EXERCISE DATA below:
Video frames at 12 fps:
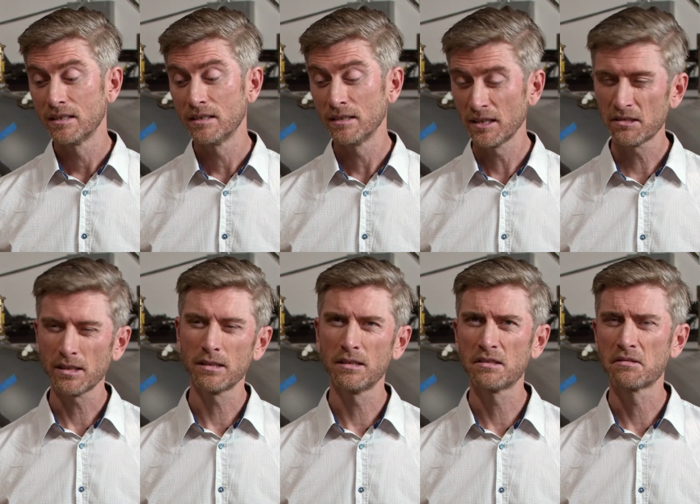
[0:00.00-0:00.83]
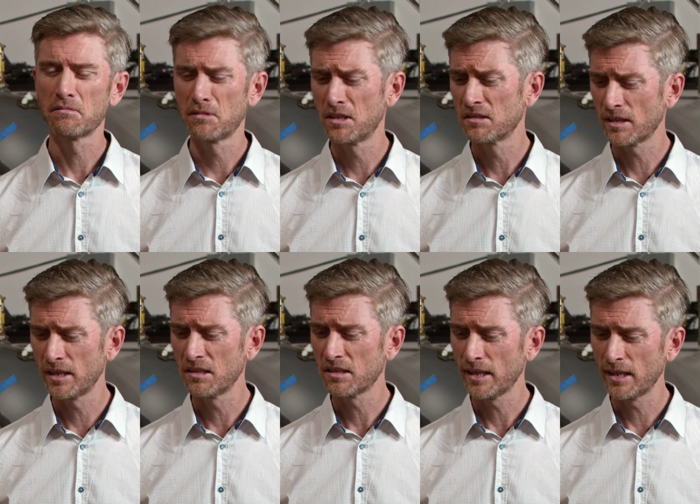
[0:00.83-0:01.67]
unless that is the
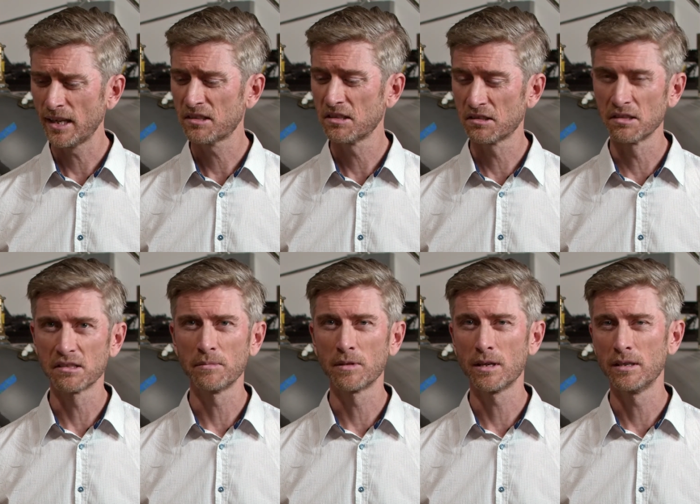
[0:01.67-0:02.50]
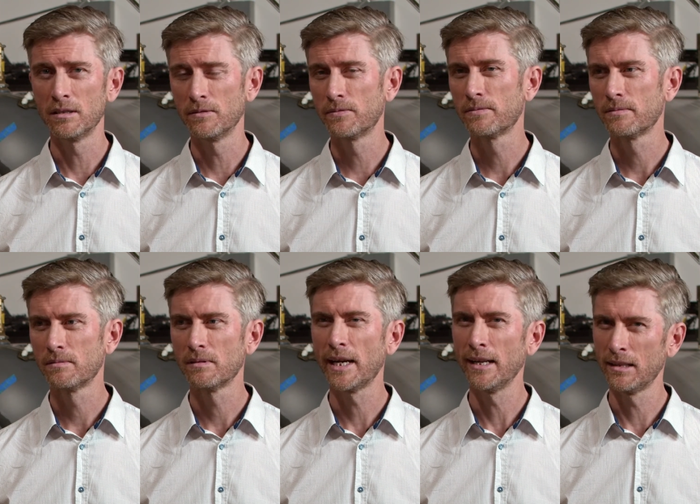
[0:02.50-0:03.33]
designers had access to some kind of
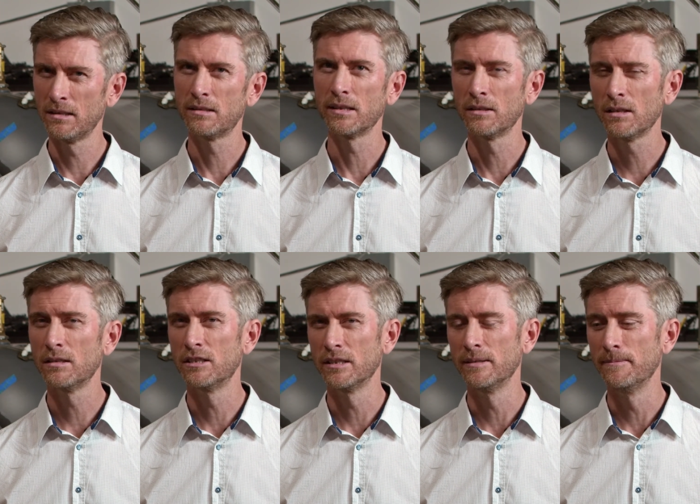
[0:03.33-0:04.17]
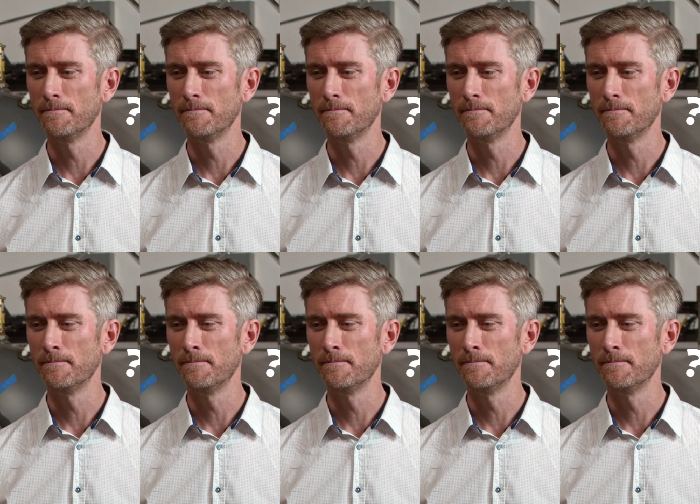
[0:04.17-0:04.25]
alien technology.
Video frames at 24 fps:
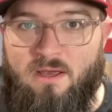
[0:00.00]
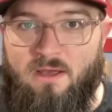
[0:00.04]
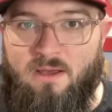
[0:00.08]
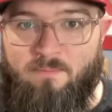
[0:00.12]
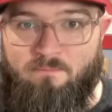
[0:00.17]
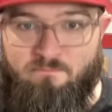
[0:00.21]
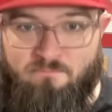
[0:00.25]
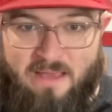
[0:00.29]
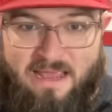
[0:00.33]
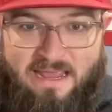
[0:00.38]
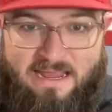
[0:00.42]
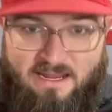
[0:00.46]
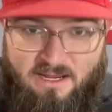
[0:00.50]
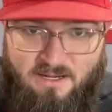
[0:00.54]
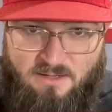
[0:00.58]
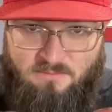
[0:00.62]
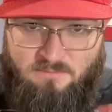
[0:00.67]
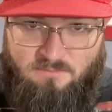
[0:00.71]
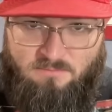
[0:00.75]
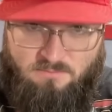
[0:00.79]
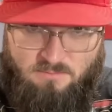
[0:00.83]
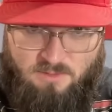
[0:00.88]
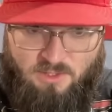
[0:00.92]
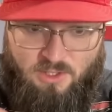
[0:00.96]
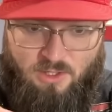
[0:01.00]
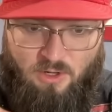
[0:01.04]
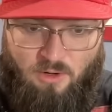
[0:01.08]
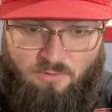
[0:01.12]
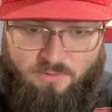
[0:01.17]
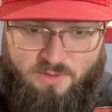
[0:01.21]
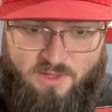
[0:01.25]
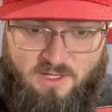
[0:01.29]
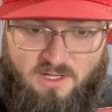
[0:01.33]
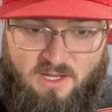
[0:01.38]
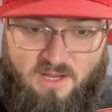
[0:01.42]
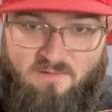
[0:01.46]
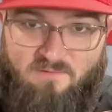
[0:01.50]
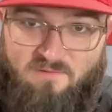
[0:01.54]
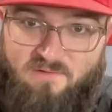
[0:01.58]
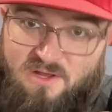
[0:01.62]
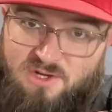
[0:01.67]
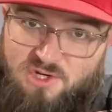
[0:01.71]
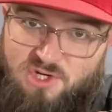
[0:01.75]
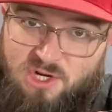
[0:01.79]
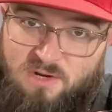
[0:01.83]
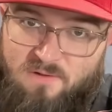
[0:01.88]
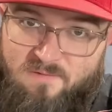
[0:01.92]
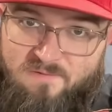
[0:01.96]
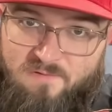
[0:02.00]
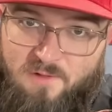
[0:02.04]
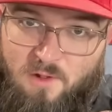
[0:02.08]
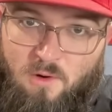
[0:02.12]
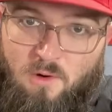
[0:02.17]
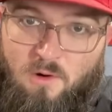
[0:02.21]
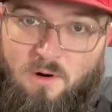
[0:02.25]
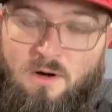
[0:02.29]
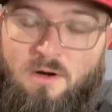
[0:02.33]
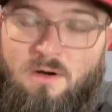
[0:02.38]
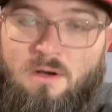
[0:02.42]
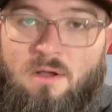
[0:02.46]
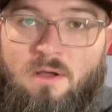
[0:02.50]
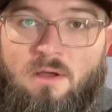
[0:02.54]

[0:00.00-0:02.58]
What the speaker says: main, you know, the convention floor.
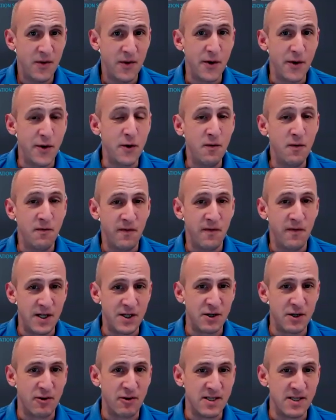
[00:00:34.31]
The new
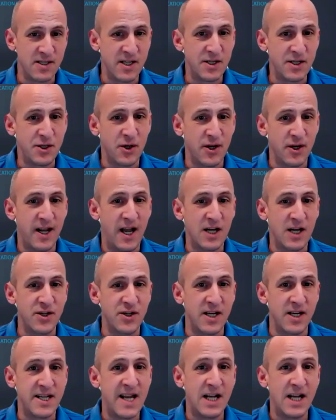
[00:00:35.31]
feature is that you can
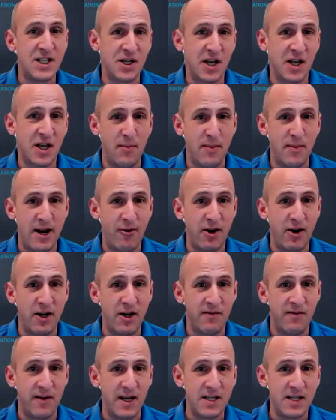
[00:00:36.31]
actually attach a common
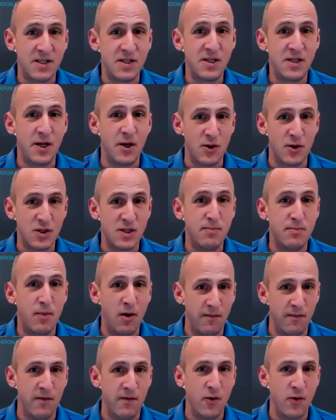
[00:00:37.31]
area device to your
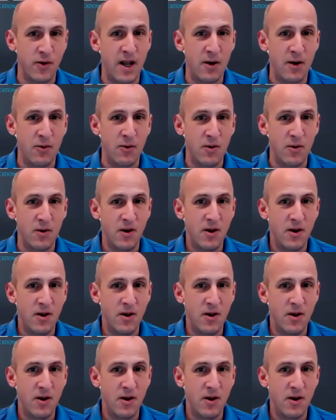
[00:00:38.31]
smartphone now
End of EXERCISE DATA.
• _TASK TO CARRY OUT_
Your job is to copy every entry exactly. Omit the pictures.

• _EXERCISE OUTPUT_
Video frames at 12 fps:
[0:00.00-0:00.83]
[0:00.83-0:01.67]
unless that is the
[0:01.67-0:02.50]
[0:02.50-0:03.33]
designers had access to some kind of
[0:03.33-0:04.17]
[0:04.17-0:04.25]
alien technology.
Video frames at 24 fps:
[0:00.00]
[0:00.04]
[0:00.08]
[0:00.12]
[0:00.17]
[0:00.21]
[0:00.25]
[0:00.29]
[0:00.33]
[0:00.38]
[0:00.42]
[0:00.46]
[0:00.50]
[0:00.54]
[0:00.58]
[0:00.62]
[0:00.67]
[0:00.71]
[0:00.75]
[0:00.79]
[0:00.83]
[0:00.88]
[0:00.92]
[0:00.96]
[0:01.00]
[0:01.04]
[0:01.08]
[0:01.12]
[0:01.17]
[0:01.21]
[0:01.25]
[0:01.29]
[0:01.33]
[0:01.38]
[0:01.42]
[0:01.46]
[0:01.50]
[0:01.54]
[0:01.58]
[0:01.62]
[0:01.67]
[0:01.71]
[0:01.75]
[0:01.79]
[0:01.83]
[0:01.88]
[0:01.92]
[0:01.96]
[0:02.00]
[0:02.04]
[0:02.08]
[0:02.12]
[0:02.17]
[0:02.21]
[0:02.25]
[0:02.29]
[0:02.33]
[0:02.38]
[0:02.42]
[0:02.46]
[0:02.50]
[0:02.54]

[0:00.00-0:02.58]
What the speaker says: main, you know, the convention floor.
[00:00:34.31]
The new
[00:00:35.31]
feature is that you can
[00:00:36.31]
actually attach a common
[00:00:37.31]
area device to your
[00:00:38.31]
smartphone now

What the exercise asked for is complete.